There are interesting discourses on all three aspects in several judgments of Indian and foreign courts which may be imaginatively edited and presented for teaching and discussion. A purely theoretical approach with text book materials is inadequate for the purpose of attaining the objects intended to be achieved by teaching the subject. It is important that the trainees understand the undemocratic nature of judicial process and the need for care and caution in the application of judicial review against democratic decision-making processes. This is a task indeed far more challenging than any other judicial function in a democracy. Judicial restraint and judicial activism will have to be understood in proper context lest the judge should fall in the trap of either obstructing policy or enunciating policy both of which do not bring credit to the judiciary.

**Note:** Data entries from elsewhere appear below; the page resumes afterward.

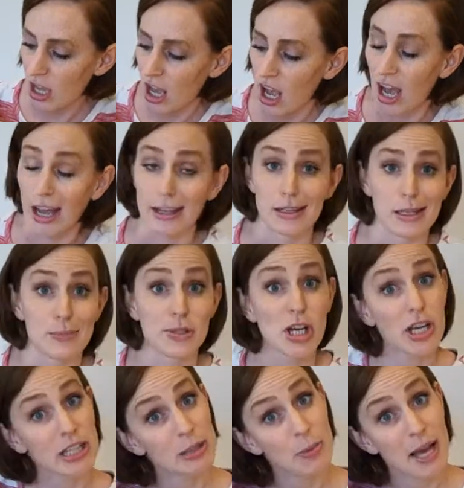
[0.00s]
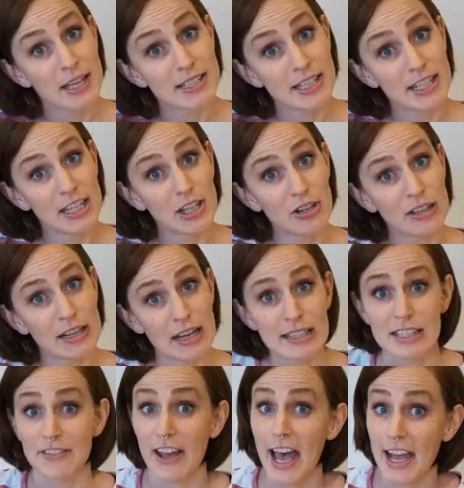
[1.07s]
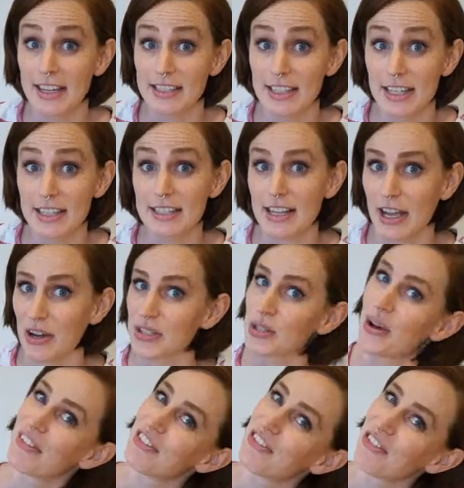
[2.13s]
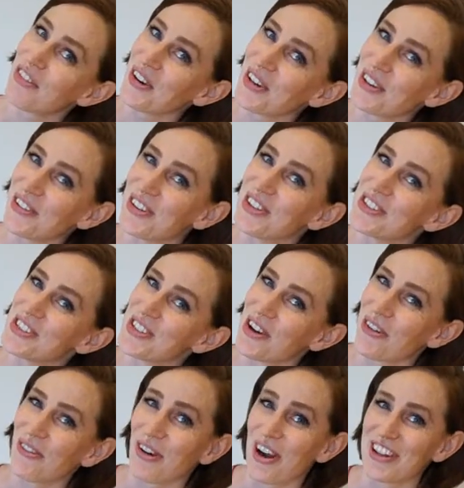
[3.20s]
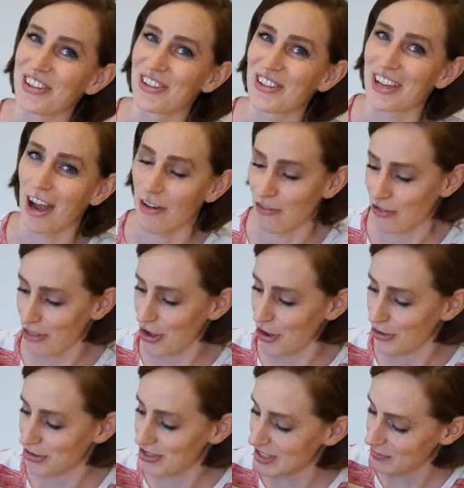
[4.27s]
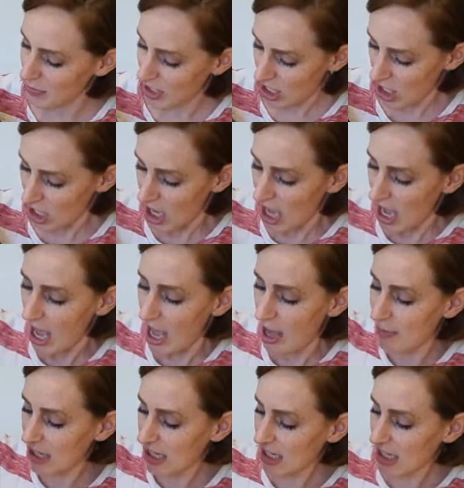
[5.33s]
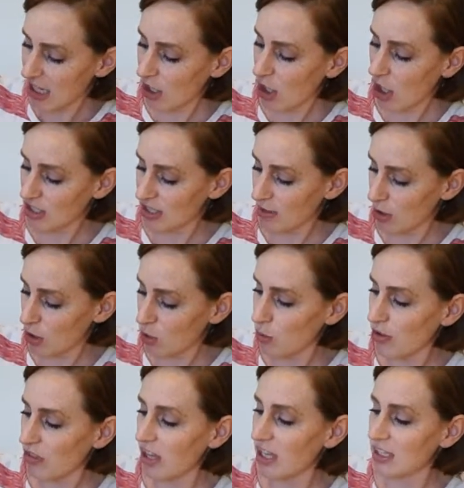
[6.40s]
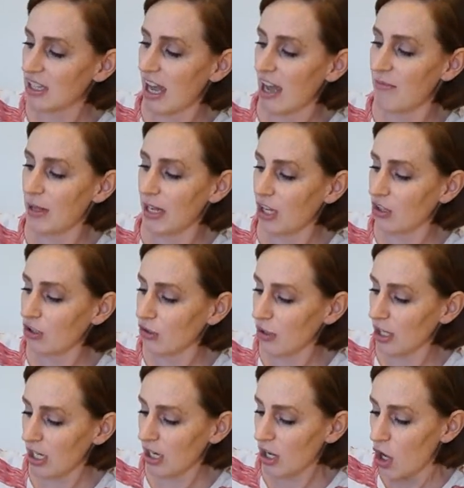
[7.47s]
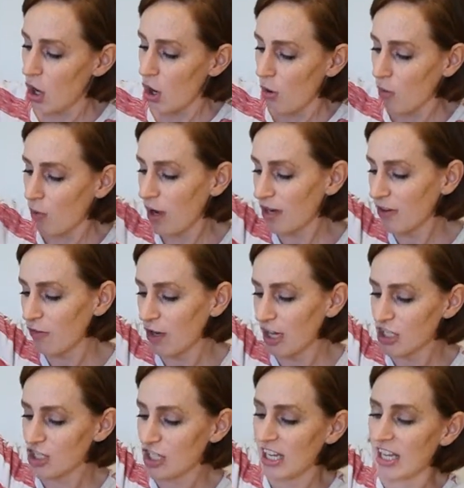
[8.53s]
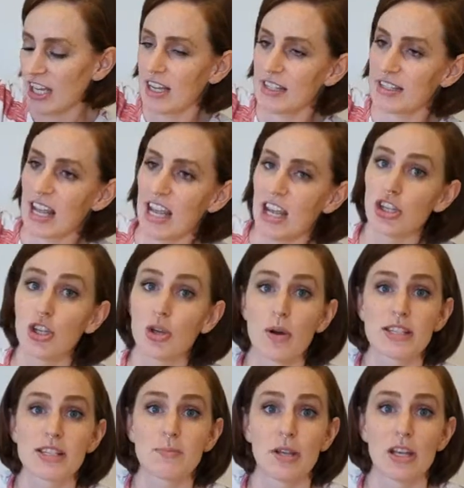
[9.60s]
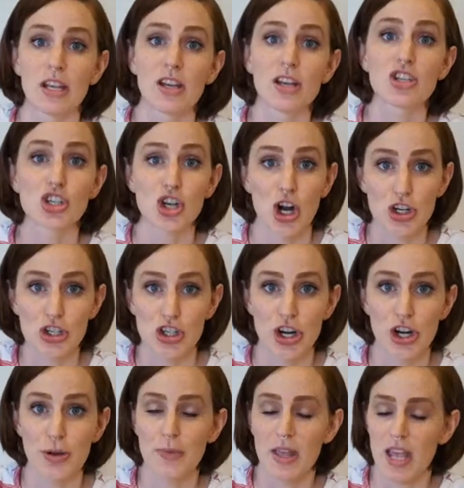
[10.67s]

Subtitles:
I keep doggy bags in here in case of accidents. I also have a 4-year-old, so we're on the lookout for those. In here are some of the cool things that have been included, one of which is a USB charger.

13.8.6(2)(b) Judicial Process : Role of a Judge in Adversarial Adjudication

Understanding the nature, scope and limitations of the judicial process is part of the training of a judge. Judicial process in an adversarial setting structured by written rules of procedure and evidence pre-supposes a fair, independent judge endowed with a lot of patience and common sense even during trying circumstances. There are different actors playing different roles in the court and the judge is supposed to regulate the show according to the rules of the game. In the process he is to be not only fair and impartial, but seen to be so by the parties whose lives and liberties are at stake. There are active and activist judges as there are restrained and passive judges. Judicial methods are varied and complex accommodating judges of all types and providing dynamism to the judicial process without compromising the integrity of the process itself. Thus, by understanding judicial process, both in theory and practice, the trainee will learn the elements which go in the making of a good judge. This subject should aim to give the trainee maximum of knowledge and skills, attitudes and approaches which can be a resource in judging. Biographical notes of judges can be useful material for study and reflection.

Judicial discretion is a source of judicial power which can add dignity and authority to the court while serving the cause of justice. At the same time, improper use of discretionary powers can undermine the integrity and respect attached to judicial office without which judges cannot function effectively. It is therefore important that this course gives instruction on the use and abuse of judicial discretion particularly in relation to dealing with interim applications and orders. Preparation for hearing of a case can help a great deal in court during trial.

Managing examination and cross-examination of witnesses in a professional manner is both an art and a science which can be cultivated by a conscientious judge. To be a master of the proceedings in court, the judge ought to know when to intervene and when not, where to stop the lawyer and how to achieve intended results without jeopardising the reputation for fairness and avoiding conflicts with arguing counsel.

There are differing views on whether a judge is to be only an umpire or can assume the role of an active player in adversarial trial proceedings. The law seems to provide scope for both the roles within parameters (see for example Order X CPC, 313 CrPC, examination of court witnesses). To be able to learn and practice such roles, the trainee judge has to study a whole lot of theory of judicial roles and interrogate assumptions and strategies in diverse circumstances. While this course will provide the occasion for such an exercise, he should be able to put to test such knowledges while on placement training as an understudy with experienced judges. In short, the teaching of this subject is partly in the classroom setting and partly in the field situation.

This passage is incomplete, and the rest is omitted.